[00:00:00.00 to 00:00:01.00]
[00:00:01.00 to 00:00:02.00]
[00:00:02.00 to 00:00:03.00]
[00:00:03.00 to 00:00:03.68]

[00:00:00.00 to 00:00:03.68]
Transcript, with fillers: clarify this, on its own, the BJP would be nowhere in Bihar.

**Work to complete**
The whole block of entries above should be repeated exactly.

**Output for this exercise**
[00:00:00.00 to 00:00:01.00]
[00:00:01.00 to 00:00:02.00]
[00:00:02.00 to 00:00:03.00]
[00:00:03.00 to 00:00:03.68]

[00:00:00.00 to 00:00:03.68]
Transcript, with fillers: clarify this, on its own, the BJP would be nowhere in Bihar.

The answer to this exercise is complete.